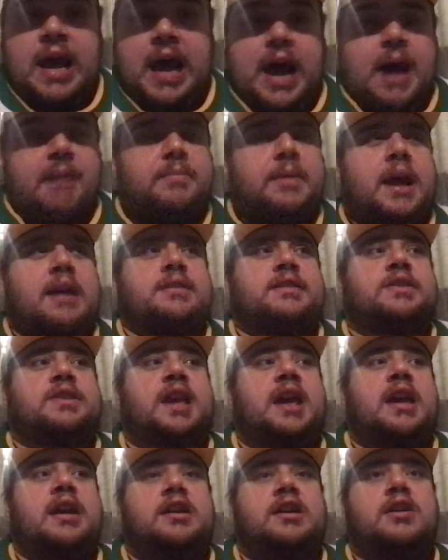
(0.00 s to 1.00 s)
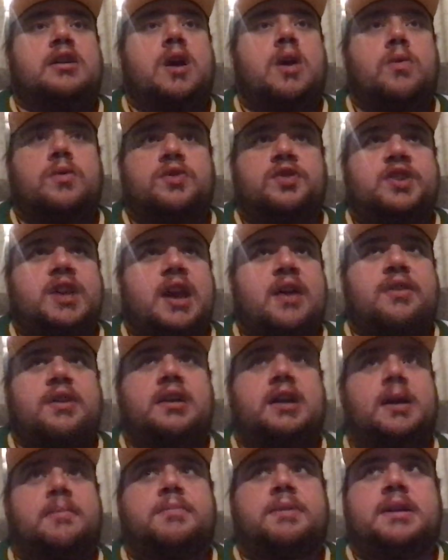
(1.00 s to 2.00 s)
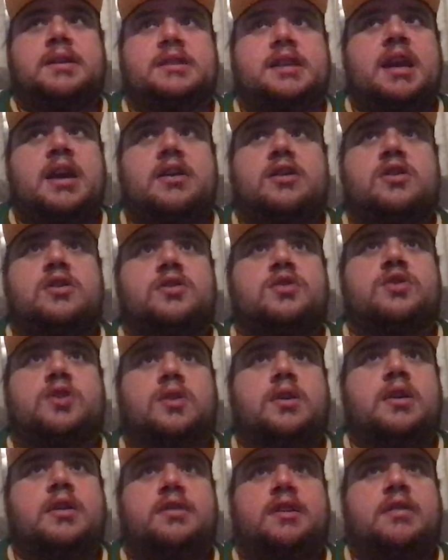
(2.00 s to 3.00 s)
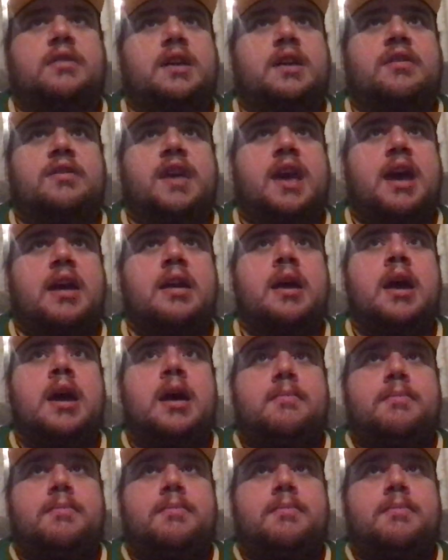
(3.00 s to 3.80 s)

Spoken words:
I'm not saying, we're Stanley Cup contenders or anything like that.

Your goal:
Quote in full the listing given above; the images are to be left out.

Your response:
(0.00 s to 1.00 s)
(1.00 s to 2.00 s)
(2.00 s to 3.00 s)
(3.00 s to 3.80 s)

Spoken words:
I'm not saying, we're Stanley Cup contenders or anything like that.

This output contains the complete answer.